_Source information_.
|---|

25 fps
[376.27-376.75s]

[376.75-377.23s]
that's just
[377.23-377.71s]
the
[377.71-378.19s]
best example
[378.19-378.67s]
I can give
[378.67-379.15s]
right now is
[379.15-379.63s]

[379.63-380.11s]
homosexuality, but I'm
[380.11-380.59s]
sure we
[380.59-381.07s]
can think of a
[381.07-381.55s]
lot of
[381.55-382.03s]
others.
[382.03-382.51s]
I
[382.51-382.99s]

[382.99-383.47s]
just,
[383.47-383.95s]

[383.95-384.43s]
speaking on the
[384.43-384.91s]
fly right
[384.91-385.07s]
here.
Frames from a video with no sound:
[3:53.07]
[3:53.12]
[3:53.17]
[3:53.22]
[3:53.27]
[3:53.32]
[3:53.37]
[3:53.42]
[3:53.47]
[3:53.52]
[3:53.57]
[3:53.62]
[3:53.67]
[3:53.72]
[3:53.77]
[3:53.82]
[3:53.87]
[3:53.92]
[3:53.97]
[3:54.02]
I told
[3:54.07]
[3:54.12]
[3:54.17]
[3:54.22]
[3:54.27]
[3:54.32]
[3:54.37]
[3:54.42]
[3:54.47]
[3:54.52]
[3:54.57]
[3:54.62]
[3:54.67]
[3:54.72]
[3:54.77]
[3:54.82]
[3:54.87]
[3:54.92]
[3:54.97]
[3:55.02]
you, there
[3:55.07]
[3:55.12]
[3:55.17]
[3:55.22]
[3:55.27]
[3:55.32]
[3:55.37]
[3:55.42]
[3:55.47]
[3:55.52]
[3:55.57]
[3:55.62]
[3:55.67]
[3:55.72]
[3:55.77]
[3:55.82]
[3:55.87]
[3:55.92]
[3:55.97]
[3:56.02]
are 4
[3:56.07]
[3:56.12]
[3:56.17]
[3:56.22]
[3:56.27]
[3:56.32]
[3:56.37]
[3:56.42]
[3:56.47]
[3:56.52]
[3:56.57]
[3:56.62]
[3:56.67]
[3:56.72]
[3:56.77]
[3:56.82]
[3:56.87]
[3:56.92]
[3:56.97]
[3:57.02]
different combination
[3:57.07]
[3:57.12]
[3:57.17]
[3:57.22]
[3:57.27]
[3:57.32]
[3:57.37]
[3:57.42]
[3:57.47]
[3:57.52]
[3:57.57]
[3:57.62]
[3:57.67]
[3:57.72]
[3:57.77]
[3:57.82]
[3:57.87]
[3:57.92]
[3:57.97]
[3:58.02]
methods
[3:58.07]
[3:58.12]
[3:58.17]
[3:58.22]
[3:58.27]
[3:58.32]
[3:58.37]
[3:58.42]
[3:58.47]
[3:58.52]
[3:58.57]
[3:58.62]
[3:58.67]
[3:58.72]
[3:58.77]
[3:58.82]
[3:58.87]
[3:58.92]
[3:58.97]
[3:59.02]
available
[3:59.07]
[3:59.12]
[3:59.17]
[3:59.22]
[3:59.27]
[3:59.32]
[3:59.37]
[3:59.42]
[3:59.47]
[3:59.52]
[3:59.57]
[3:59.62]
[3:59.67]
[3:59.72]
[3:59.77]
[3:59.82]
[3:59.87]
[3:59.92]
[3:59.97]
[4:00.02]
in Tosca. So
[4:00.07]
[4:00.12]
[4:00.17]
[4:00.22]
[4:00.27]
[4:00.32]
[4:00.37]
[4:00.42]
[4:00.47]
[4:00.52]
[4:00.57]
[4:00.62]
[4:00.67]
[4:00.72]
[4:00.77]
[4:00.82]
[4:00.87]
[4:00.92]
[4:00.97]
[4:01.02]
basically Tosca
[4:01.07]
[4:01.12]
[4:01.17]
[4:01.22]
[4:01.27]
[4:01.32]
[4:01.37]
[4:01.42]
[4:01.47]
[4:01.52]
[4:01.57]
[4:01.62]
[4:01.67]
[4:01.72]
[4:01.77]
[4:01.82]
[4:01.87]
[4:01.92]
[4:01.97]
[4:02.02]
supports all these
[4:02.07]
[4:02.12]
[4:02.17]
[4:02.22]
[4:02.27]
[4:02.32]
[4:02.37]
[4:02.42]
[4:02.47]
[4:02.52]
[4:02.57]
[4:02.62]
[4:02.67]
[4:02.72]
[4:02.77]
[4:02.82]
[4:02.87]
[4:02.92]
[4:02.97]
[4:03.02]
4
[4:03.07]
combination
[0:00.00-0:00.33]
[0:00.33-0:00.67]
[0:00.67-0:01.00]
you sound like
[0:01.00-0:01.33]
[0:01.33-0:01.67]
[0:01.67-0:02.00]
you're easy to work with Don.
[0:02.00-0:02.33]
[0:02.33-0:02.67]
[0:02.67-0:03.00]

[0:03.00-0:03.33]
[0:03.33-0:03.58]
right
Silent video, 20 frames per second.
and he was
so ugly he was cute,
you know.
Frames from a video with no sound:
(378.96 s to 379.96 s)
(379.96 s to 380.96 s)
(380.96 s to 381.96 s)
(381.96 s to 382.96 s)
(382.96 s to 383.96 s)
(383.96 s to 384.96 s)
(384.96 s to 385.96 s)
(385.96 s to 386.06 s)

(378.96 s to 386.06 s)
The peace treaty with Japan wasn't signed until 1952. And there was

|---|

_Task directions_. Give the exact lines, and only those, from the line containing "[0:02.33-0:02.67]" through the line containing "(385.96 s to 386.06 s)" in the entries above.

_Answer below_.
[0:02.33-0:02.67]
[0:02.67-0:03.00]

[0:03.00-0:03.33]
[0:03.33-0:03.58]
right
Silent video, 20 frames per second.
and he was
so ugly he was cute,
you know.
Frames from a video with no sound:
(378.96 s to 379.96 s)
(379.96 s to 380.96 s)
(380.96 s to 381.96 s)
(381.96 s to 382.96 s)
(382.96 s to 383.96 s)
(383.96 s to 384.96 s)
(384.96 s to 385.96 s)
(385.96 s to 386.06 s)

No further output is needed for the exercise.